Is the least squares solution to an overdetermined system a triangle center?

Question

My question relates to a simple case of the least squares problem. For example, take the system of equations \begin{align*} 2x- y &= 2, \\ x + 2y &= 1, \\ x+y &= 4, \end{align*} which is clearly overdetermined. Using a least squares approach, we can solve the system $$A^TA\mathbf{x^*} = A^T\mathbf{b},$$ where $\mathbf{x^*}$ minimises $\|\ A\mathbf{x} -\mathbf{b} \ \|$, and $$A = \begin{bmatrix} 2 & -1\\ 1 & 2 \\ 1 & 1 \end{bmatrix} \ , \quad \mathbf{b}= \begin{bmatrix} 2 \\ 1 \\ 4 \end{bmatrix} \quad \mbox{and} \quad \mathbf{x}= \begin{bmatrix} x \\ y \end{bmatrix},$$ to obtain an approximation for the solution as $\left(\frac{10}{7}, \frac{3}{7} \right)$.

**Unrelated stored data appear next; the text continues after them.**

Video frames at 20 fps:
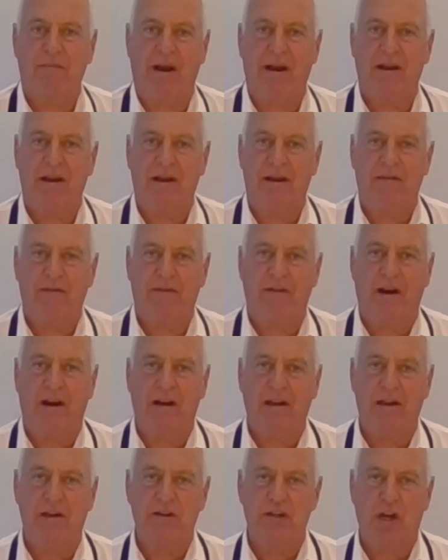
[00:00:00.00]
my
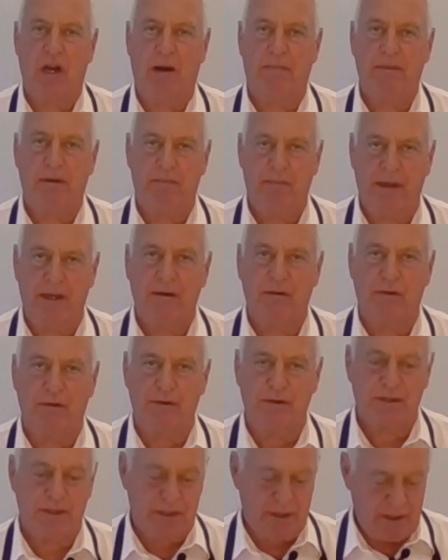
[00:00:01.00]
finely chopped
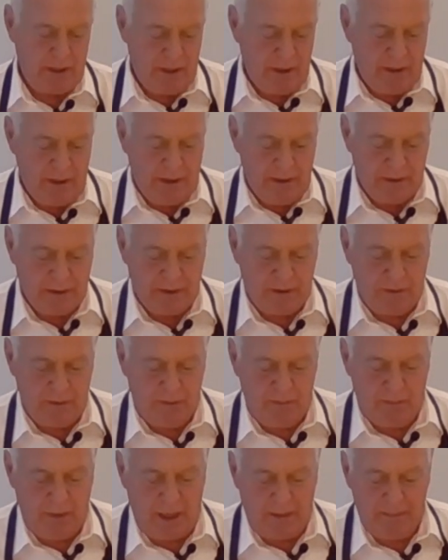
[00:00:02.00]
pickles
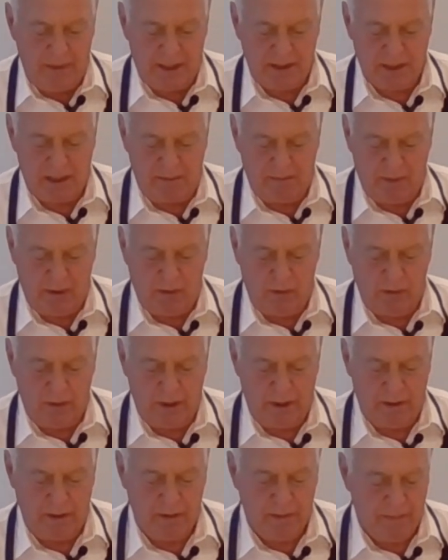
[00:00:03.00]
to my mixing bowl
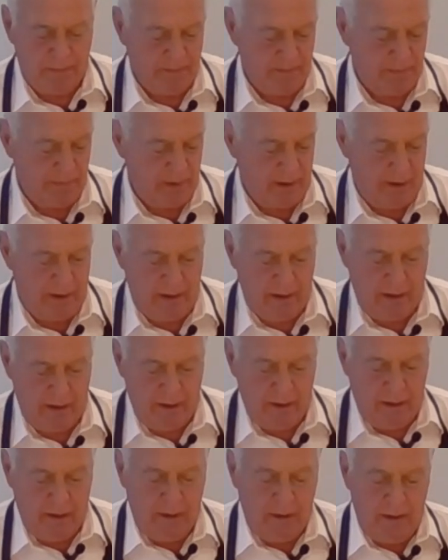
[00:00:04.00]
here.
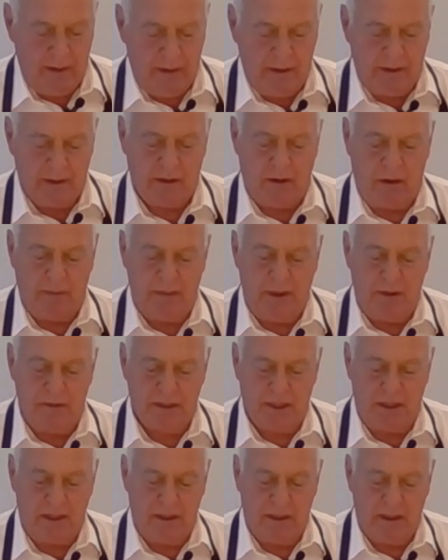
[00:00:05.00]
So I'm
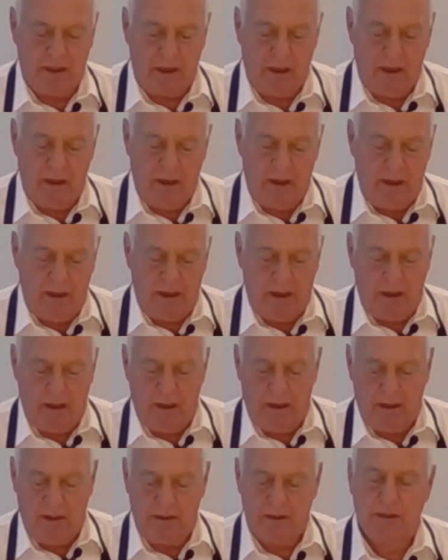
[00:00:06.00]
using
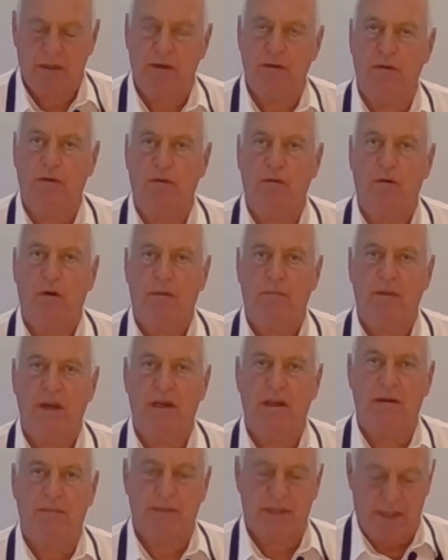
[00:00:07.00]
2
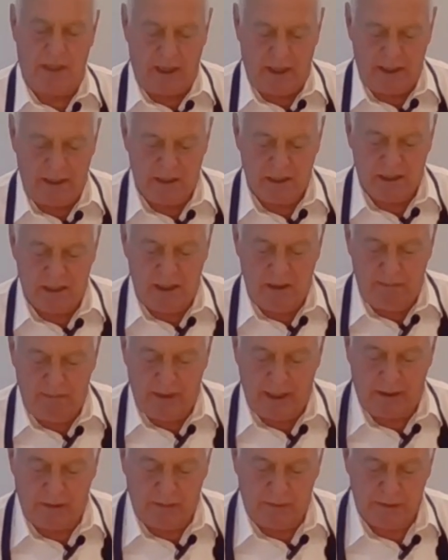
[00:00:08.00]
medium-sized
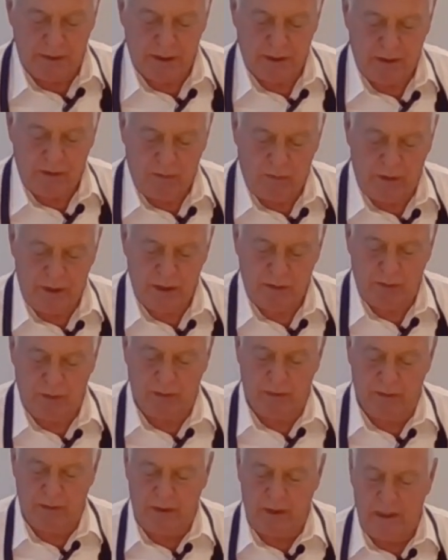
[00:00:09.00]
pickles, which
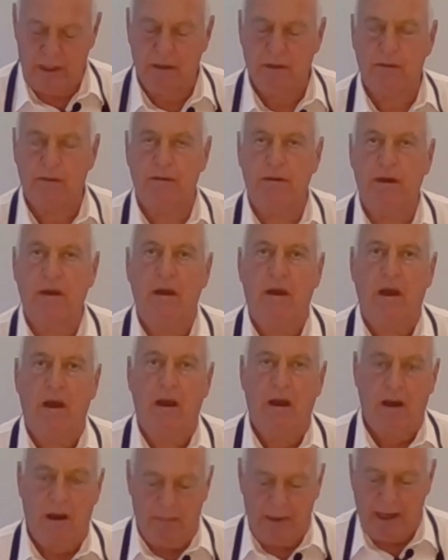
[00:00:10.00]
will yield
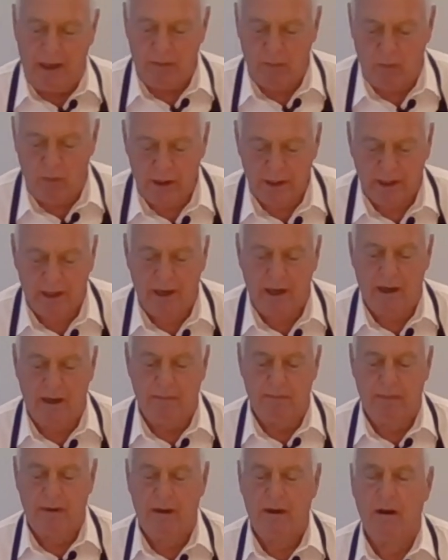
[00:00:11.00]
about 1
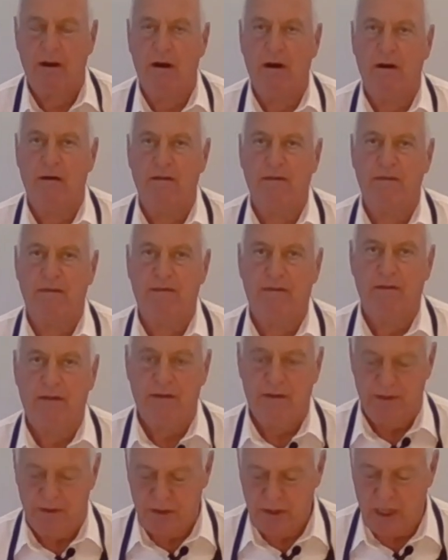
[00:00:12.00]
cup of
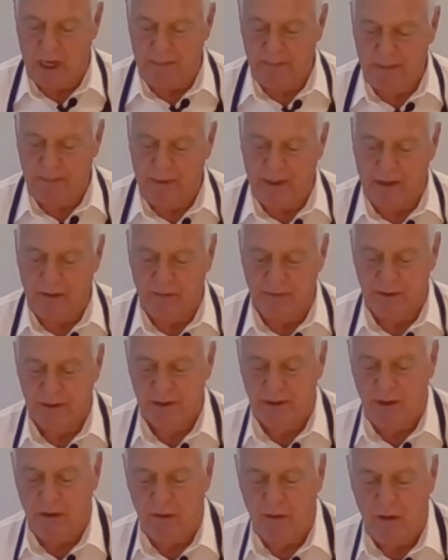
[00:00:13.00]
chopped pickles.
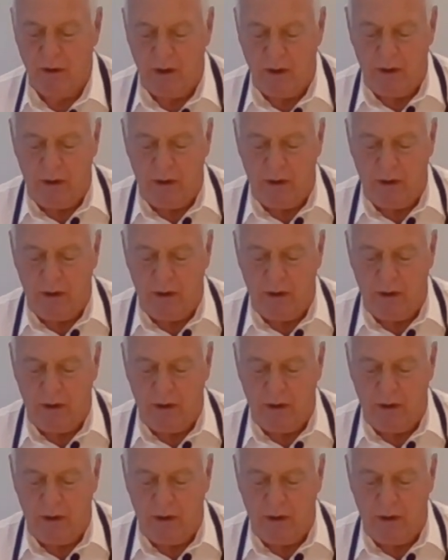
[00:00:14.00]
So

If you plot the three straight lines that constitute the system of equations, they intersect at three points that form the vertices of a triangle.

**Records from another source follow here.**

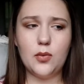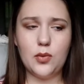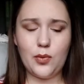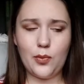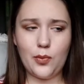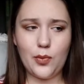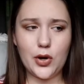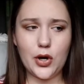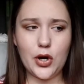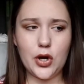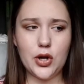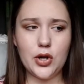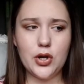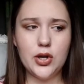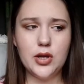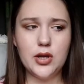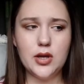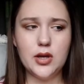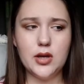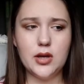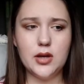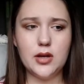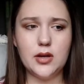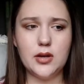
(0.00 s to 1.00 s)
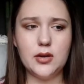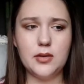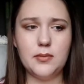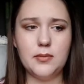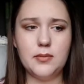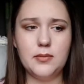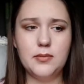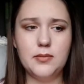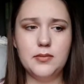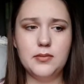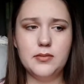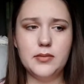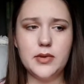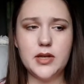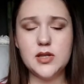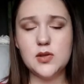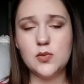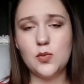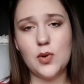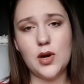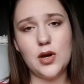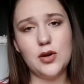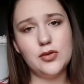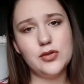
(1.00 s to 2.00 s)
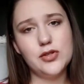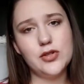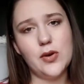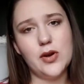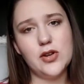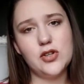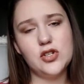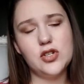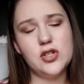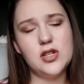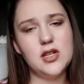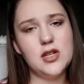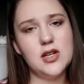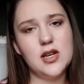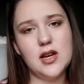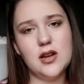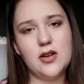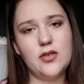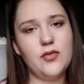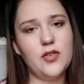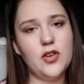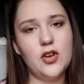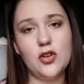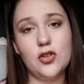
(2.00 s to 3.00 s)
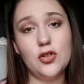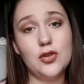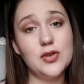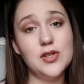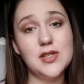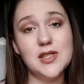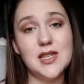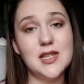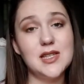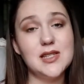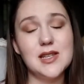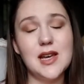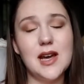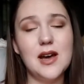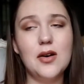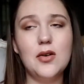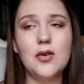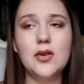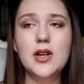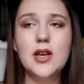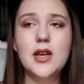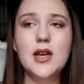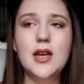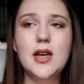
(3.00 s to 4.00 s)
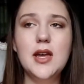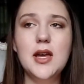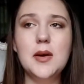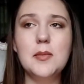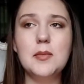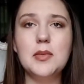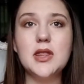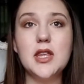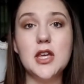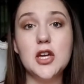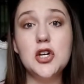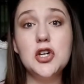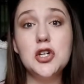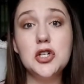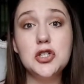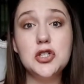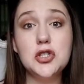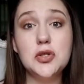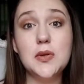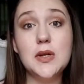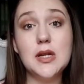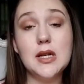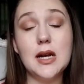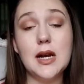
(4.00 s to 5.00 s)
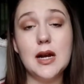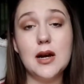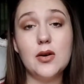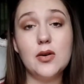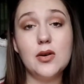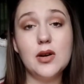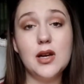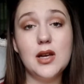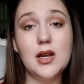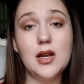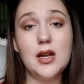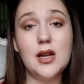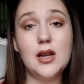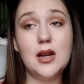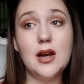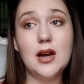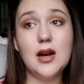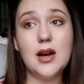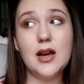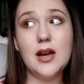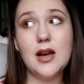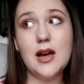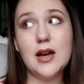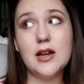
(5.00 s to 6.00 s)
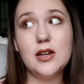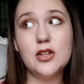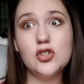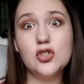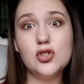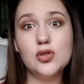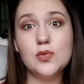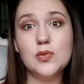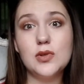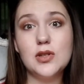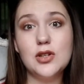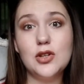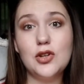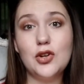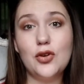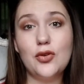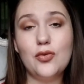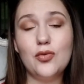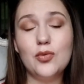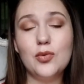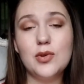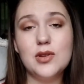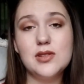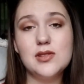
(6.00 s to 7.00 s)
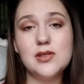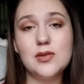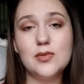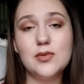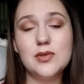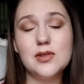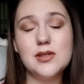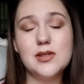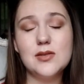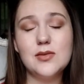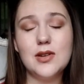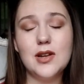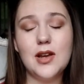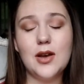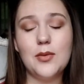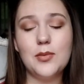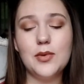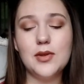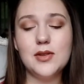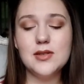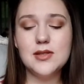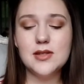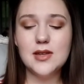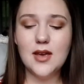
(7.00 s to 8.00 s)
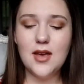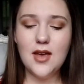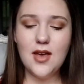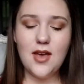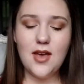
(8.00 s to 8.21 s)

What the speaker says: would work as well, so I just need to kind of figure those things out, but they could do it now, and I kind of just want to get it over with, so we'll see what happens.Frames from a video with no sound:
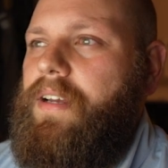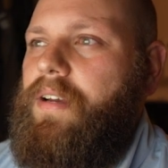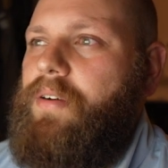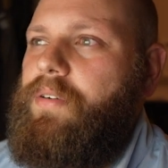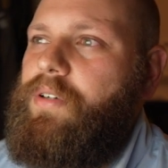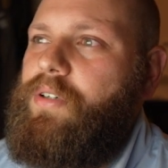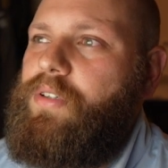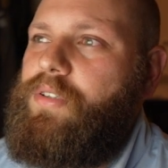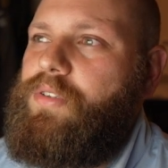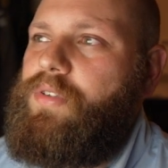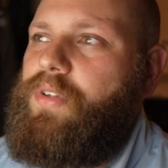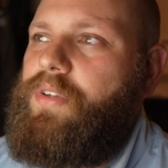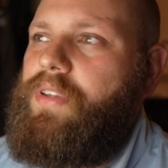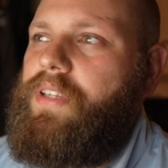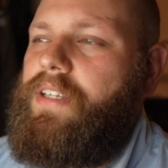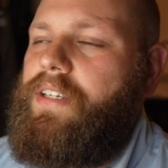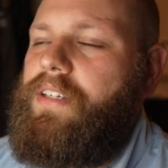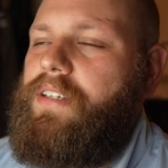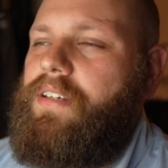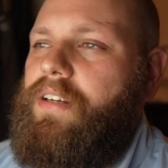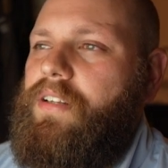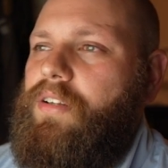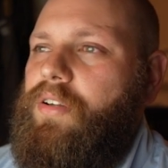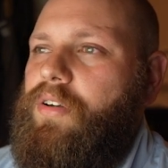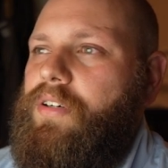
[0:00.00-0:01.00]
We also think
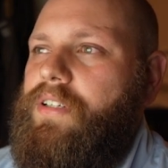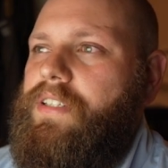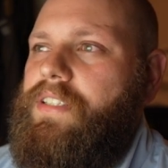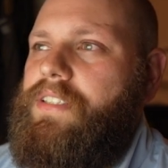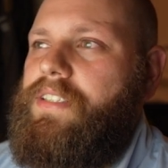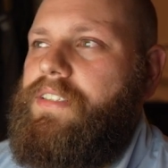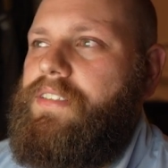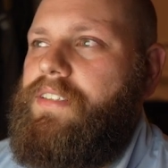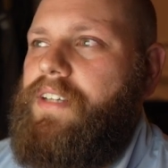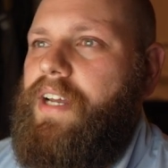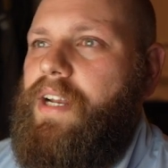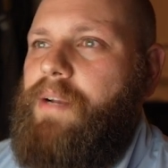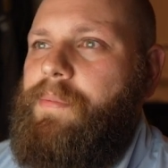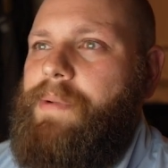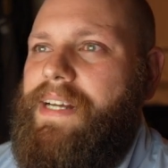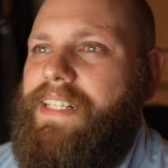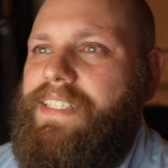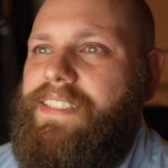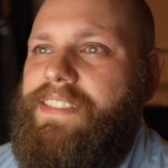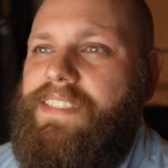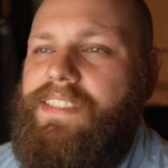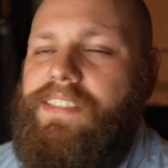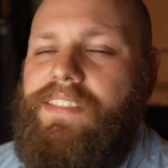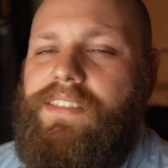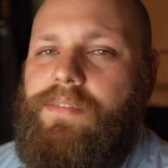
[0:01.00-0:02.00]
a lot in design about
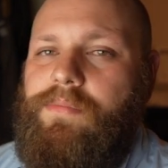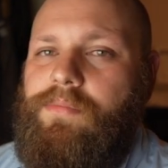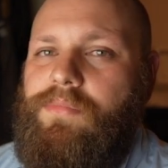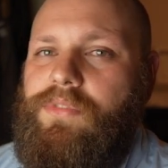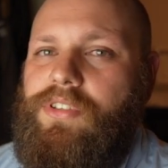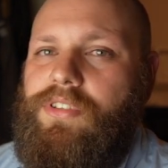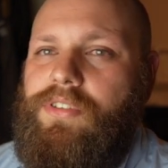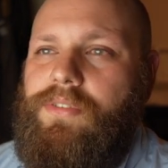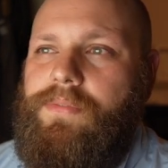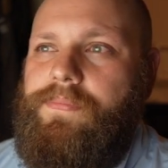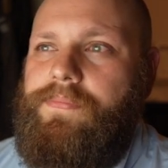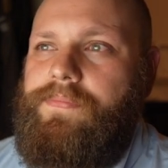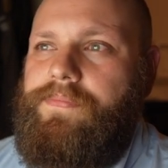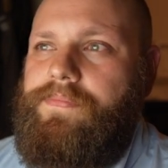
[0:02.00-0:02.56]
systems.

My question is - does the solution always fall within this triangle (as in this example), and if so, is this point a (non-traditional) triangle center?

Answer 1

As Rahul Narain commented, the precise position of the least-squares solution depends on the scaling of the individual equations: as you scale up an equation, so does the importance of the distance of your solution to the corresponding line, and the least-squares solution will end up closer to that line. You can say that in any case the least-squares solution will lie in the interior of the triangle formed by the three lines, since for a point in any of the other $6$ sectors into which the lines cut up the plane, moving in some direction will decrease the distances to all three lines at the same time, so one can never have a minimum there.

In the spacial case where you scale the equations in such a way that for each of the the sum-of-squares-of-coefficients gives the same value (for instance$~1$), then you can describe the least-square solution as the unique point$~P$ such that the sum of the three vectors from $P$ to its orthogonal projections on the three lines is zero; in other words $P$ is the barycenter of its own pedal triangle (the triangle formed by those projections). That this is so can easily be seen by taking the formula implicit in the comment by @bubba and differentiating it.

Giving a geometric construction of such a point is an interesting problem that probably has been considered by people, but I don't see an easy solution right now, nor do I recall having seen anything directly related. In particular, I am unsure if this point coincides with any one of the many "centers" associated to a triangle; however given that there are so many of them, and the description of the point we are interested is is quite natural, I would bet that it does equal one of those centers.

Indeed, thank you darij grinberg for pointing out that this is the Symmedian Point, the properties listed under the link correspond exactly to what we are after here.